One example of these conversations is from Sarah Earnest, Science Mentor at Quest Forward Academy, as she shares how the skills check prompt great discussion in her classroom:
“Honestly, I have been really impressed with the thought and care with which students have been completing skills checks. Usually, I see that students have rated themselves similar to how I would have rated them. This shows that they are fully embracing the skills system and being honest with themselves. However, there have been a few times where a student has rated him or herself as either too low or too high. When this happens, it’s usually because they don’t really understand the skills. After explaining what the skill means, They’ll usually exclaim, “Oh that’s what that means, I’m bad at that!” or something like that. Together we usually agree on the new rating.”
Skills checks help students develop critical thinking and reflection skills. Students need to be deeply familiar with the skills they are working on and developing. These are the primary goals for the courses and quests they complete. Estacy, a freshman at Quest Forward Academy Omaha, says that she likes how the skill checks after each quest help her track her growth.

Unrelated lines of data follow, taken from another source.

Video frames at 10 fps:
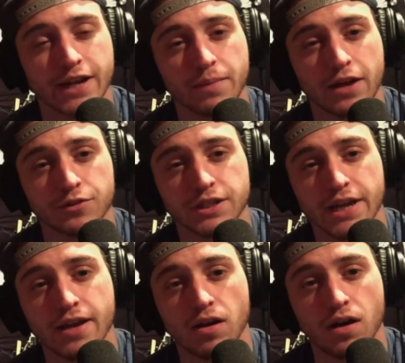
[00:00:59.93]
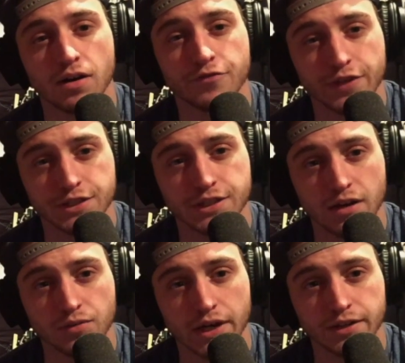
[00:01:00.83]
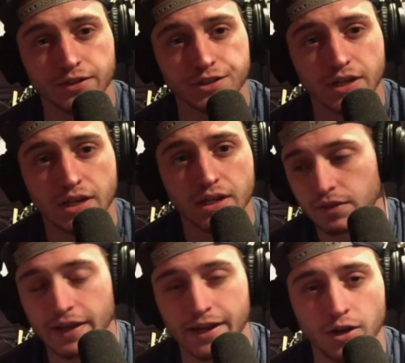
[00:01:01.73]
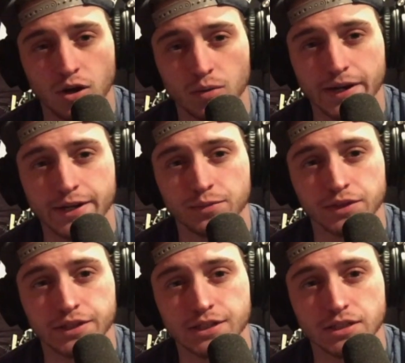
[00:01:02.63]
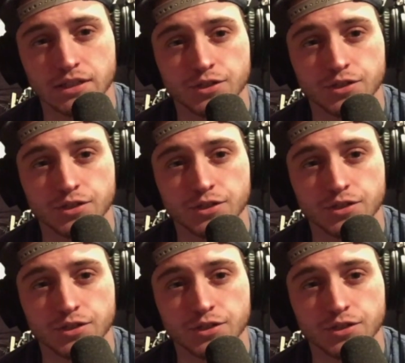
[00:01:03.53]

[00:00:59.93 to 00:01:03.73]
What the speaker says: came out today on Facedown Records. They had already released the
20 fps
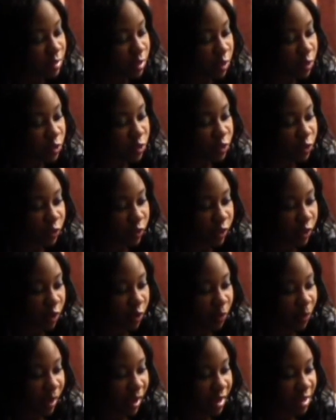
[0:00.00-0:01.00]
So
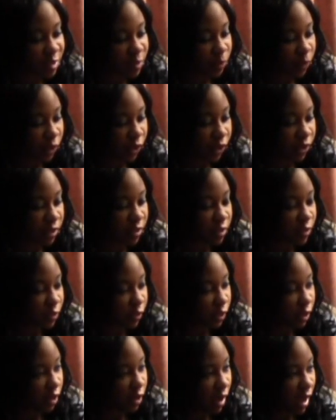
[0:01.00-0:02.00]
studio-wise, when you're in the
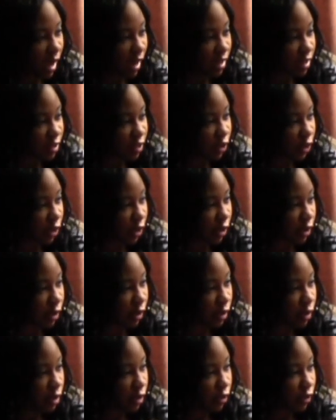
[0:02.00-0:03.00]
studio, how does
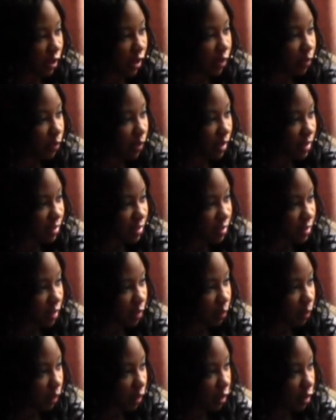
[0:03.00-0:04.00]
your creative process
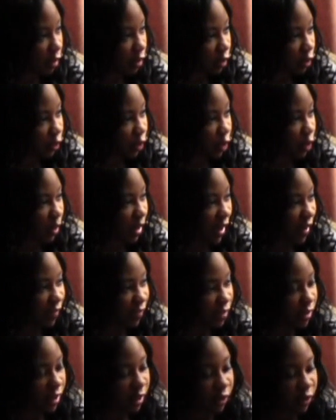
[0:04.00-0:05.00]
come along? Do you have
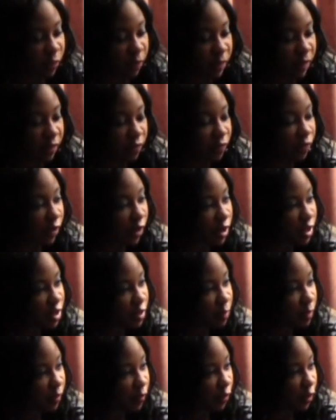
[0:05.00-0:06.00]
to hear the beat
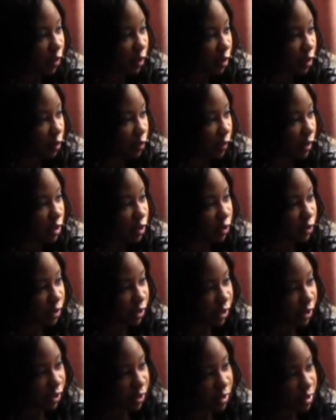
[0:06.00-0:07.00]
first before you write your
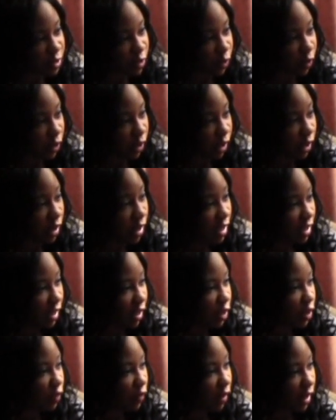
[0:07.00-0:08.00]
lyrics, or
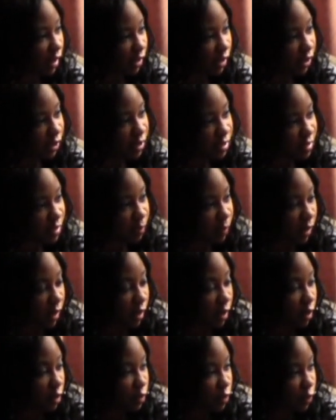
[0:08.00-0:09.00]
can you write lyrics and make
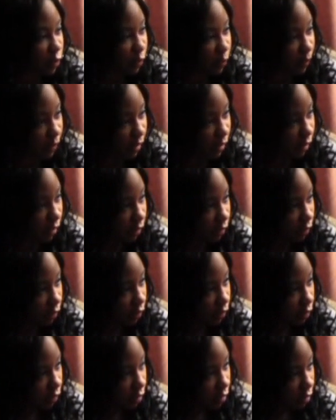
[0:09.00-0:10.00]
them go to a beat?
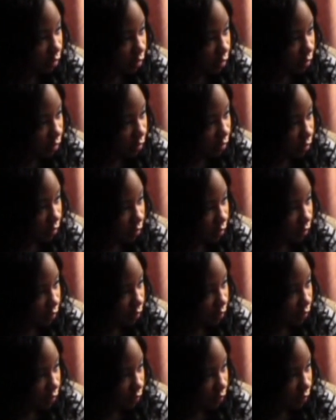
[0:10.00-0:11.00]
I really let the beat
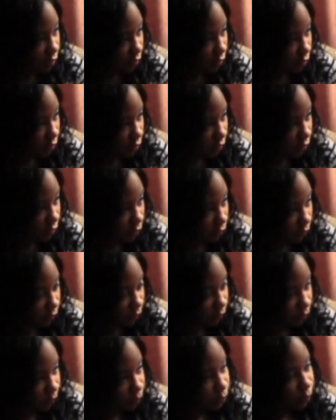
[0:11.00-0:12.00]
say what it
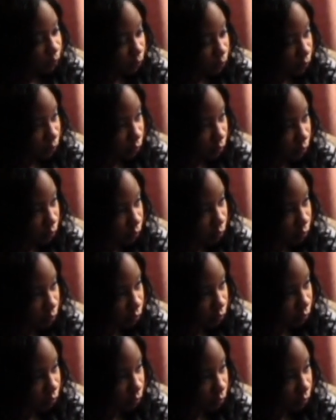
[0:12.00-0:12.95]
says, you know.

“Sometimes it’s hard to see what skills I am using when I am in the middle of working on something. I like doing the skills checks at the end of each Quest, because it helps me realize the skills I am using as I am completing quests and creating artifacts. I am actually glad that our mentors won’t let us move onto the next quest without completing a skills check, because it helps me slow down and see how I am getting better at certain skills.”
Beyond handing over the keys to students for their own educational experience, the Skills Check feature in Quest Forward Learning ultimately builds students’ self-awareness and prompts great discussions between mentors and students. This process equips students with the ability to monitor themselves and their own progress, so that when they are ready to hit the road that lies beyond high school, they will head in the right direction.
Jolene Zywica, PhD
Dr. Zywica is Opportunity Education's Senior Director of Learning Strategy. She ensures that the resources, tools, and experiences designed for teachers and students effectively support teaching and learning. Prior to joining the team in 2014, Jolene dabbled in teaching both high school and college students, was a high school literacy coach for 5 years, and has spent over 18 years designing and studying the impact of learning programs aimed at engaging students through active learning and technology.